Only the lines from the first line of the records through the line containing "[00:00:11.70]" belong in the answer. Copy them exactly.

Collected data
╭──

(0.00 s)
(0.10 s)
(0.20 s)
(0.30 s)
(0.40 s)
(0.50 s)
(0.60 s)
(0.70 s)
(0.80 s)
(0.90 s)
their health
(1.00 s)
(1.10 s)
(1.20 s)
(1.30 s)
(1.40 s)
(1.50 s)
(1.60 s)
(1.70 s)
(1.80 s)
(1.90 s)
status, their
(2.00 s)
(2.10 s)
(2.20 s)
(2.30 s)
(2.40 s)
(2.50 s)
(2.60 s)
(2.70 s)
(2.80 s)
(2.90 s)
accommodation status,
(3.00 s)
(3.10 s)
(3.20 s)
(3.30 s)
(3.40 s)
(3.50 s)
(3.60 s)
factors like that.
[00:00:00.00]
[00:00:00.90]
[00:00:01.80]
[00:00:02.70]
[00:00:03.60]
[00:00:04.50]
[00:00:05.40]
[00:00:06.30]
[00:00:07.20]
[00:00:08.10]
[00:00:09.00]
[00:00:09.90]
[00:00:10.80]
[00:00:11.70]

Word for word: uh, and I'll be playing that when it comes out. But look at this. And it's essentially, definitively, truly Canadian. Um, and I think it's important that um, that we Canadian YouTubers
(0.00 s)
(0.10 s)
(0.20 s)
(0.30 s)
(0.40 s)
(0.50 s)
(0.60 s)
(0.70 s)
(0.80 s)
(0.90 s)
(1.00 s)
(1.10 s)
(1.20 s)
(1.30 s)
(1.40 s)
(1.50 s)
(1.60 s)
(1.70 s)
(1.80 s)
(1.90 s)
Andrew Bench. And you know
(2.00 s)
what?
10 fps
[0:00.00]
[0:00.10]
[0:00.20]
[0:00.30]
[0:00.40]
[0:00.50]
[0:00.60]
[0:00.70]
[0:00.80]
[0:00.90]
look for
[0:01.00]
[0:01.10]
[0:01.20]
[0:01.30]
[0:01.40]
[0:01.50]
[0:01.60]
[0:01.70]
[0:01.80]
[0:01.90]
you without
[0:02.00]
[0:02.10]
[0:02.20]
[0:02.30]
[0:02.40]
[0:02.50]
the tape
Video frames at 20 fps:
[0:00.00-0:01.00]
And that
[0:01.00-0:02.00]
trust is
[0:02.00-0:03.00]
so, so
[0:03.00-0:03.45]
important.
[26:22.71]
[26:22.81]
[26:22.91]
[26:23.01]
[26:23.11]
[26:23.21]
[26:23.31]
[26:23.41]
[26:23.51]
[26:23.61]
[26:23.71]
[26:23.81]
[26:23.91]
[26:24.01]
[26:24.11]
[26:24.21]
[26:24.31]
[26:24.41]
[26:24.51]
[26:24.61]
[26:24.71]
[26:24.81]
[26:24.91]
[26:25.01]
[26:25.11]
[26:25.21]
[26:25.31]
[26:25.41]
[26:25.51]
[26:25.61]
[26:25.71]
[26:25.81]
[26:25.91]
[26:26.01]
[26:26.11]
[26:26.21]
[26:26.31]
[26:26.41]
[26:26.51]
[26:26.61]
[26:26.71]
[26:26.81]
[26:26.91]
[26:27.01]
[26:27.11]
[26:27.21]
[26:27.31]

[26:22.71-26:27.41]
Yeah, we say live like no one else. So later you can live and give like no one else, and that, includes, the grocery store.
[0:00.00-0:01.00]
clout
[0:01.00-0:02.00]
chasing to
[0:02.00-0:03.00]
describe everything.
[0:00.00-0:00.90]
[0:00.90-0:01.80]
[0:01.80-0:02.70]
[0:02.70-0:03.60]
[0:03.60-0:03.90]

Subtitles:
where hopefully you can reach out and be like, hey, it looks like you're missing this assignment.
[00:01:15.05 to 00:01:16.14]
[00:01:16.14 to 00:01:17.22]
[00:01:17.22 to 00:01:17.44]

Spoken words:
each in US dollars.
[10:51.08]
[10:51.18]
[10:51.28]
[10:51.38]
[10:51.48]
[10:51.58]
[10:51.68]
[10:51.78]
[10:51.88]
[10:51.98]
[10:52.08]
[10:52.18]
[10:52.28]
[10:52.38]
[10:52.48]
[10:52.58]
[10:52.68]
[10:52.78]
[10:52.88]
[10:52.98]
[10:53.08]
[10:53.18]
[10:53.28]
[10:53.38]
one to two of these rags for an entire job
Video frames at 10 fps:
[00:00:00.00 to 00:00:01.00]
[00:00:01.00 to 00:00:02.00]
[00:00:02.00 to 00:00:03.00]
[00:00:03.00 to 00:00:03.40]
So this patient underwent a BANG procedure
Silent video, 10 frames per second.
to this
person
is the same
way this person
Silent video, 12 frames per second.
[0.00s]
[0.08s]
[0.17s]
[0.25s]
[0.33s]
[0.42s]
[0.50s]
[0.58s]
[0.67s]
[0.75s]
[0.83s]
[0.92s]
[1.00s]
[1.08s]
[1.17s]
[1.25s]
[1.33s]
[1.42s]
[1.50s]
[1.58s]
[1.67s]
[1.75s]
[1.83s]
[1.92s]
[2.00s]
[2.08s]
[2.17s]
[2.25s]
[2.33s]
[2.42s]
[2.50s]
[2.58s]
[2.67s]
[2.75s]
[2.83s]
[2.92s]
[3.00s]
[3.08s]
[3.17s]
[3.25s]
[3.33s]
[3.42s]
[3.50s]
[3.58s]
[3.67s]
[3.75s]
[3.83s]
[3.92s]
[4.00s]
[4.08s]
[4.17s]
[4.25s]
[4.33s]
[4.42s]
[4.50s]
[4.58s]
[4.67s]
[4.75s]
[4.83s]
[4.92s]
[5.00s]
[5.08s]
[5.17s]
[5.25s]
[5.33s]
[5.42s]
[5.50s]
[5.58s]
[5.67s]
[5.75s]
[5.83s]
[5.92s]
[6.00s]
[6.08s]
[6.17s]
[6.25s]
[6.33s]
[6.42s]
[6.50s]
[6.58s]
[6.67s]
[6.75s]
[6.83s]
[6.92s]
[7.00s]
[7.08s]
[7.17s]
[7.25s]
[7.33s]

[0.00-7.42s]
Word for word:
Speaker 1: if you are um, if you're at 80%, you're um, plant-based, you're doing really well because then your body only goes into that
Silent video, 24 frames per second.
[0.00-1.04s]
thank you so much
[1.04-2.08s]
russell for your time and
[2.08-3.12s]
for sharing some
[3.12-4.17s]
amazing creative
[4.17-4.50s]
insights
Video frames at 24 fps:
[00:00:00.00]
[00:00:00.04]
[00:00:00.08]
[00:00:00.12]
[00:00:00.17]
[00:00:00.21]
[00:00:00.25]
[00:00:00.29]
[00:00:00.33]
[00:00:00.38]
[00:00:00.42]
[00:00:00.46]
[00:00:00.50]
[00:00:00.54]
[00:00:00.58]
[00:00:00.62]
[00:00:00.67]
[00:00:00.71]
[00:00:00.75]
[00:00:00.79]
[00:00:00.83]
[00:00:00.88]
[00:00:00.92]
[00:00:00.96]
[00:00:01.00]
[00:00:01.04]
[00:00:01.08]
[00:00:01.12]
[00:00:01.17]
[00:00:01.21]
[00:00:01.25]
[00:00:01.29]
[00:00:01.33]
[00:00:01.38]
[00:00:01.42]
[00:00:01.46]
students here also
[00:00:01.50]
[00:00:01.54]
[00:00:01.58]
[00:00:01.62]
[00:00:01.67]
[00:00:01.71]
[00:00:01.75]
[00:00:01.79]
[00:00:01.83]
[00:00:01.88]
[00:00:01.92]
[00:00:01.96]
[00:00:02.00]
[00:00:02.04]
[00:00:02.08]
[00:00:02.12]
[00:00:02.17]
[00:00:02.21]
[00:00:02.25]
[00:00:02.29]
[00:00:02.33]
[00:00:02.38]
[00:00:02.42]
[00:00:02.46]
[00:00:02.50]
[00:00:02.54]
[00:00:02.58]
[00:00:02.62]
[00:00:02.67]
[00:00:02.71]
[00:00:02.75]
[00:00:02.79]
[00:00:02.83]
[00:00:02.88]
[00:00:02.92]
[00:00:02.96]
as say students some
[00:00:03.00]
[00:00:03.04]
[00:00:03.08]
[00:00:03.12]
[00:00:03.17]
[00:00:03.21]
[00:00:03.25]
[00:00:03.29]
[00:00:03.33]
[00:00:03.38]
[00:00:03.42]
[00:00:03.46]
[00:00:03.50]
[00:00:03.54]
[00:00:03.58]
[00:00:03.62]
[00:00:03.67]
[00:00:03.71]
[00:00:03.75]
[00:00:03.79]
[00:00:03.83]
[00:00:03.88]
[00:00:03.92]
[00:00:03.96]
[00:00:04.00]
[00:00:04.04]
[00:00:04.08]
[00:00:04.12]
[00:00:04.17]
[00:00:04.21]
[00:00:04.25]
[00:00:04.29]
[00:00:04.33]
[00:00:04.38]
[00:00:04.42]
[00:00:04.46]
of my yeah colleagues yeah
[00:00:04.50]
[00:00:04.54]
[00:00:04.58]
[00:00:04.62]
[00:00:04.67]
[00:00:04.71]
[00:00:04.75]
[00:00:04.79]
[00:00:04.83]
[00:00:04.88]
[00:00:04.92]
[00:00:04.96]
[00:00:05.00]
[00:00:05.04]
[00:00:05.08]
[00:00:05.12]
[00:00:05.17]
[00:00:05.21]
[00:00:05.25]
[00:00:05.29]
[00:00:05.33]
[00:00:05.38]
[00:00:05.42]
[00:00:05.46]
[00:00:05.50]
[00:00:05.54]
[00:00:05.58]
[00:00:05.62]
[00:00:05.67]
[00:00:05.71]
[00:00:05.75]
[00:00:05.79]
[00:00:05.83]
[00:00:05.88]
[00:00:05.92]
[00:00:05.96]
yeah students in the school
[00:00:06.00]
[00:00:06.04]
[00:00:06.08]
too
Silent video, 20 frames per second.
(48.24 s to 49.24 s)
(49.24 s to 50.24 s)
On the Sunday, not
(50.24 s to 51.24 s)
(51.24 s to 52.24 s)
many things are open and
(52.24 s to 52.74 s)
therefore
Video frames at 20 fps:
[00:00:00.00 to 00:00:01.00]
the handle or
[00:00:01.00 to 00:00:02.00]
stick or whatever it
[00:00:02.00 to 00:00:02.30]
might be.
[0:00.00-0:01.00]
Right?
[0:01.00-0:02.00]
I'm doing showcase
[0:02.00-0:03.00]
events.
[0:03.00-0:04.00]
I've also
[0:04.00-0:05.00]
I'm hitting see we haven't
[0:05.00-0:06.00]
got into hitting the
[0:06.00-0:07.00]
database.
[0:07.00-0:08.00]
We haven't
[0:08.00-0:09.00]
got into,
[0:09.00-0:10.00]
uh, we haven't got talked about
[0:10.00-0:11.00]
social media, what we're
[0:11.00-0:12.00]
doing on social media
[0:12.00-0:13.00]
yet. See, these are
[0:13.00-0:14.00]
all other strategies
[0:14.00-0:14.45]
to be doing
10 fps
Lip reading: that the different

╰──

● **THE COMPLETED TASK**
(0.00 s)
(0.10 s)
(0.20 s)
(0.30 s)
(0.40 s)
(0.50 s)
(0.60 s)
(0.70 s)
(0.80 s)
(0.90 s)
their health
(1.00 s)
(1.10 s)
(1.20 s)
(1.30 s)
(1.40 s)
(1.50 s)
(1.60 s)
(1.70 s)
(1.80 s)
(1.90 s)
status, their
(2.00 s)
(2.10 s)
(2.20 s)
(2.30 s)
(2.40 s)
(2.50 s)
(2.60 s)
(2.70 s)
(2.80 s)
(2.90 s)
accommodation status,
(3.00 s)
(3.10 s)
(3.20 s)
(3.30 s)
(3.40 s)
(3.50 s)
(3.60 s)
factors like that.
[00:00:00.00]
[00:00:00.90]
[00:00:01.80]
[00:00:02.70]
[00:00:03.60]
[00:00:04.50]
[00:00:05.40]
[00:00:06.30]
[00:00:07.20]
[00:00:08.10]
[00:00:09.00]
[00:00:09.90]
[00:00:10.80]
[00:00:11.70]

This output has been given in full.